> WHAT YOU ARE ASKED TO DO:
If an entry includes an image, drop the image and copy the rest verbatim.

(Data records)
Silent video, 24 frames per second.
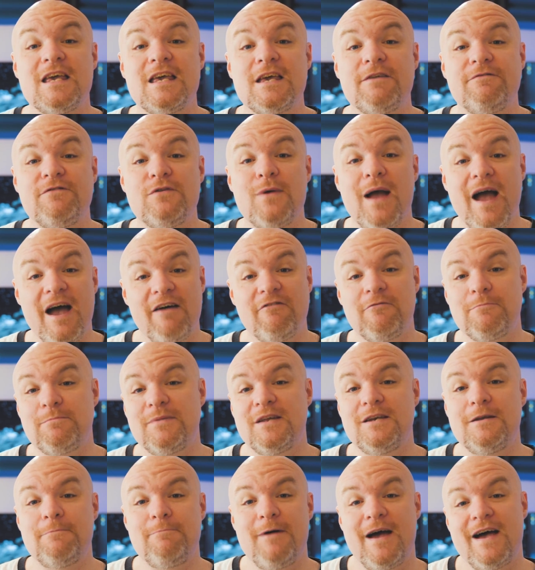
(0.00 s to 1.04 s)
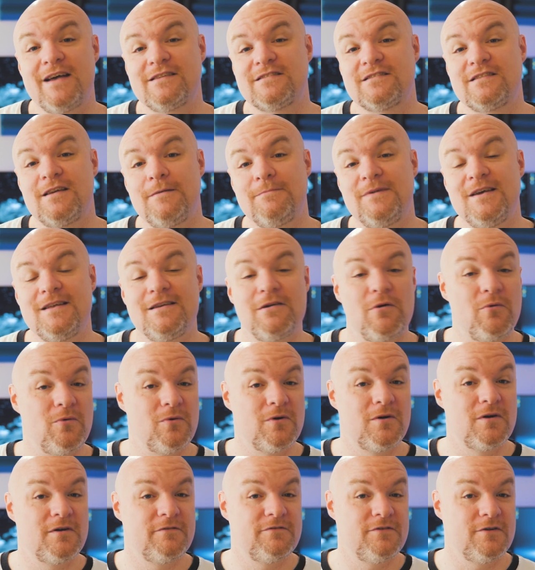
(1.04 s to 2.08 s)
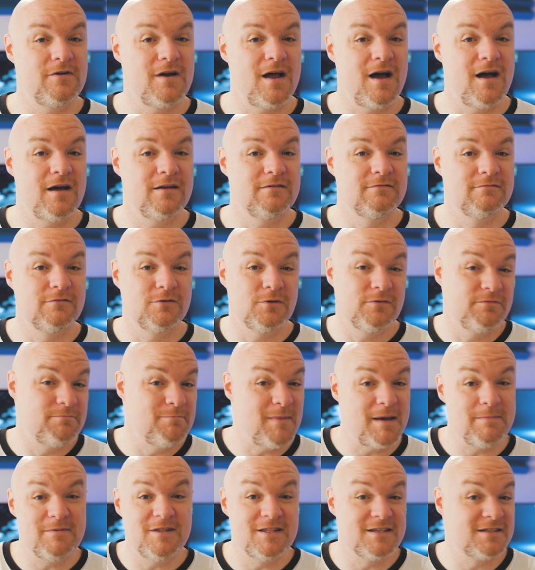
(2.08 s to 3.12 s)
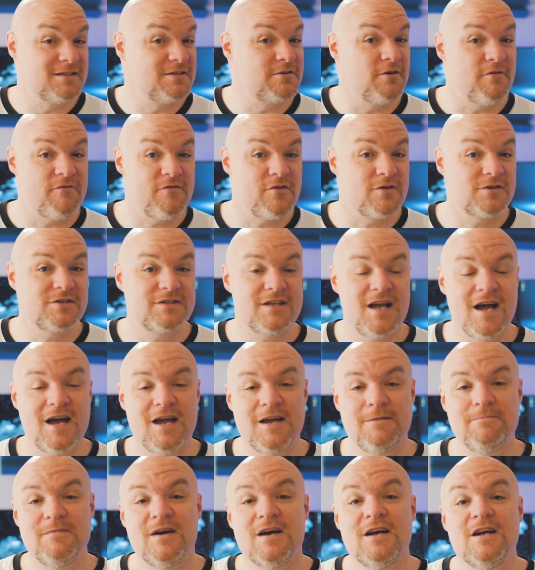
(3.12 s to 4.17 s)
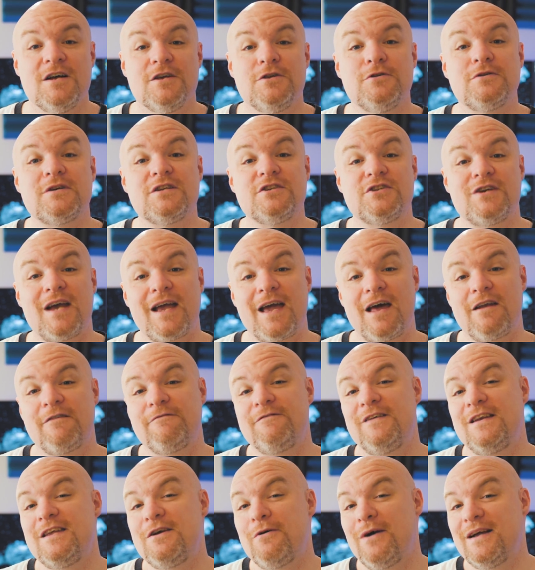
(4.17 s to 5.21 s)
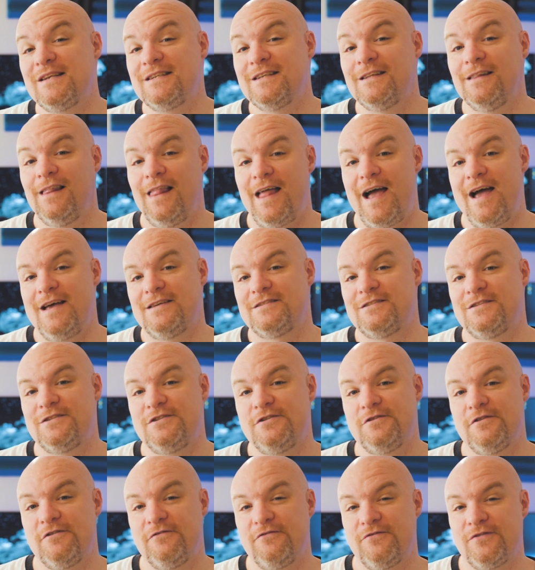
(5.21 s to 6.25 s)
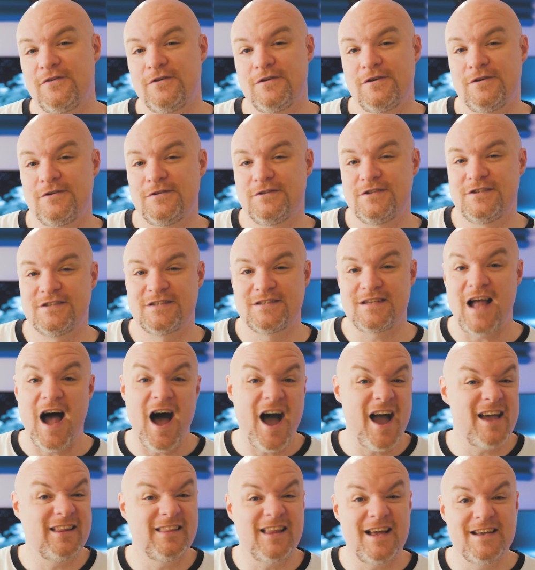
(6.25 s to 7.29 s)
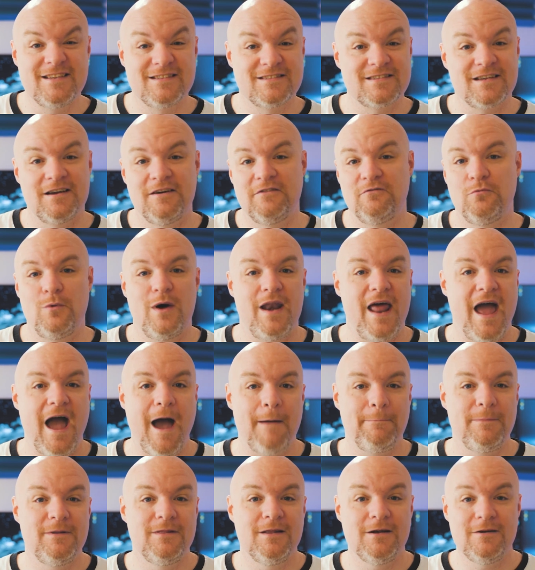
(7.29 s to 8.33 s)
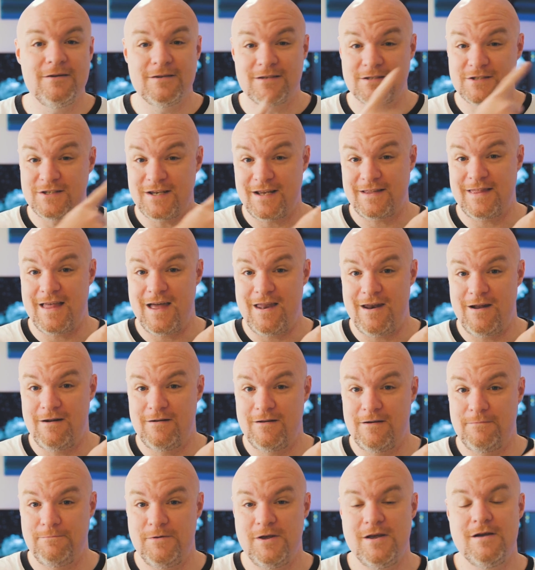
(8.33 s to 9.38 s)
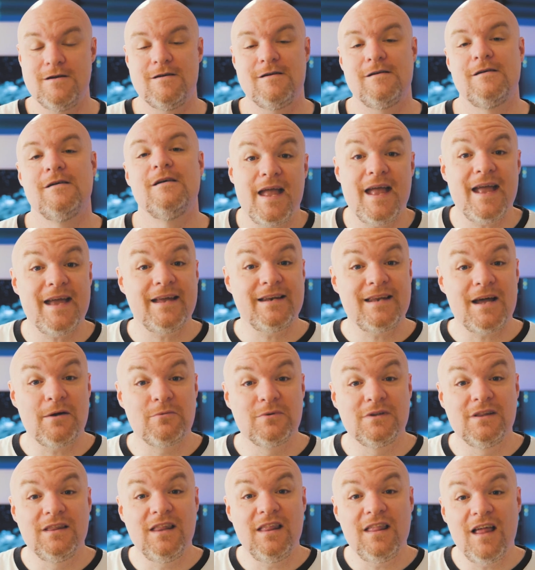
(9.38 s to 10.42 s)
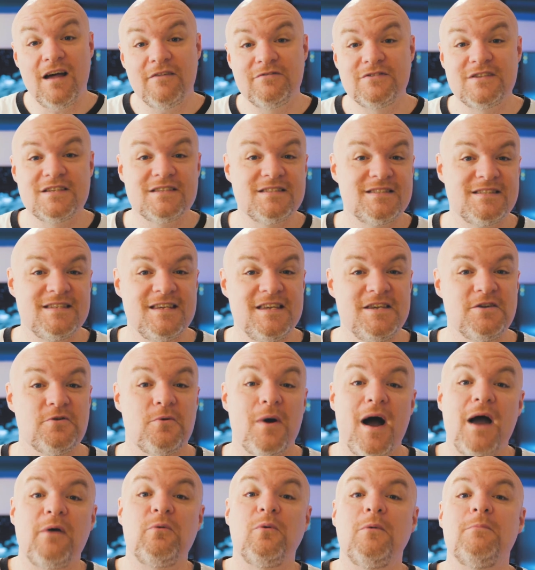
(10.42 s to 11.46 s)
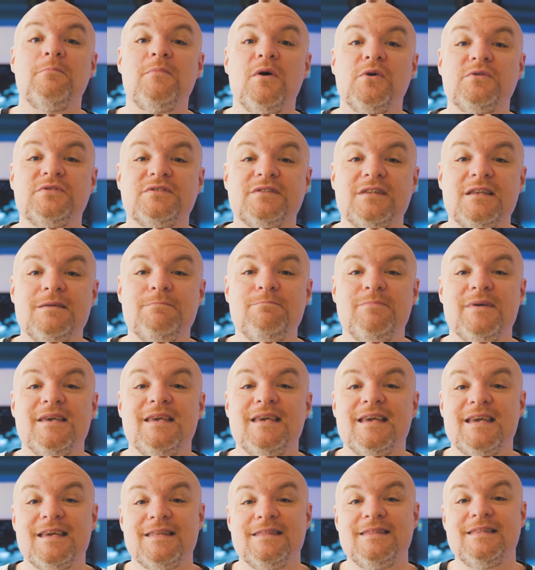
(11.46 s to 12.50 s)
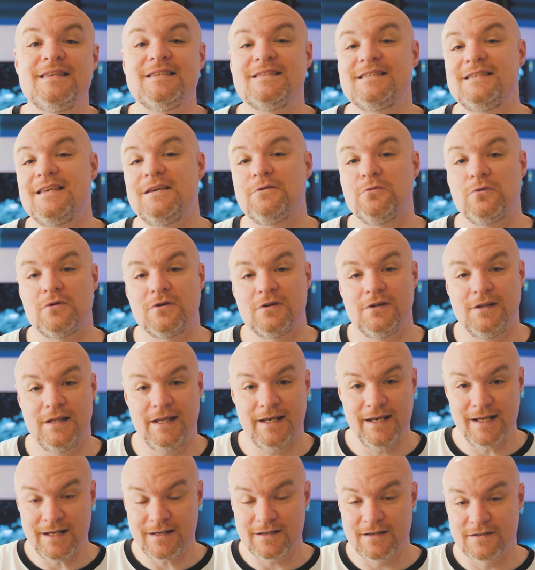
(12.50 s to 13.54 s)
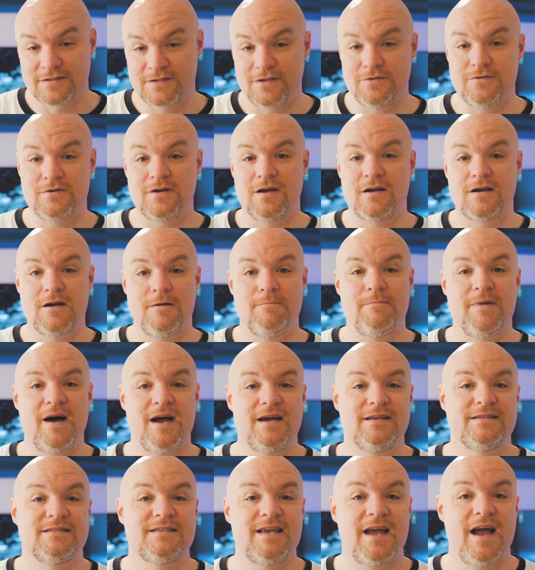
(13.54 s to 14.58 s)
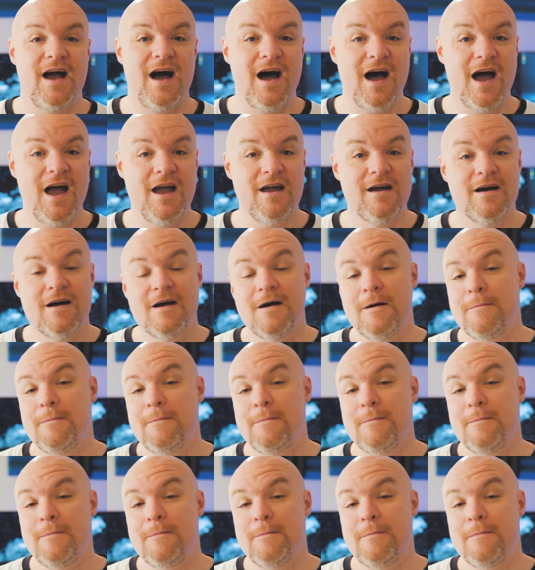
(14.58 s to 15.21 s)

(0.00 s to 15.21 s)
if you haven't been to Pass Summit or if you're not, or maybe this is your first time, you can check out a video I did last year for just highlights of what happened there. You can check that out up here. And I would love to see you. I will mostly be in the SQL Clinic, so you can come by and say hi.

> OUTPUT:
Silent video, 24 frames per second.
(0.00 s to 1.04 s)
(1.04 s to 2.08 s)
(2.08 s to 3.12 s)
(3.12 s to 4.17 s)
(4.17 s to 5.21 s)
(5.21 s to 6.25 s)
(6.25 s to 7.29 s)
(7.29 s to 8.33 s)
(8.33 s to 9.38 s)
(9.38 s to 10.42 s)
(10.42 s to 11.46 s)
(11.46 s to 12.50 s)
(12.50 s to 13.54 s)
(13.54 s to 14.58 s)
(14.58 s to 15.21 s)

(0.00 s to 15.21 s)
if you haven't been to Pass Summit or if you're not, or maybe this is your first time, you can check out a video I did last year for just highlights of what happened there. You can check that out up here. And I would love to see you. I will mostly be in the SQL Clinic, so you can come by and say hi.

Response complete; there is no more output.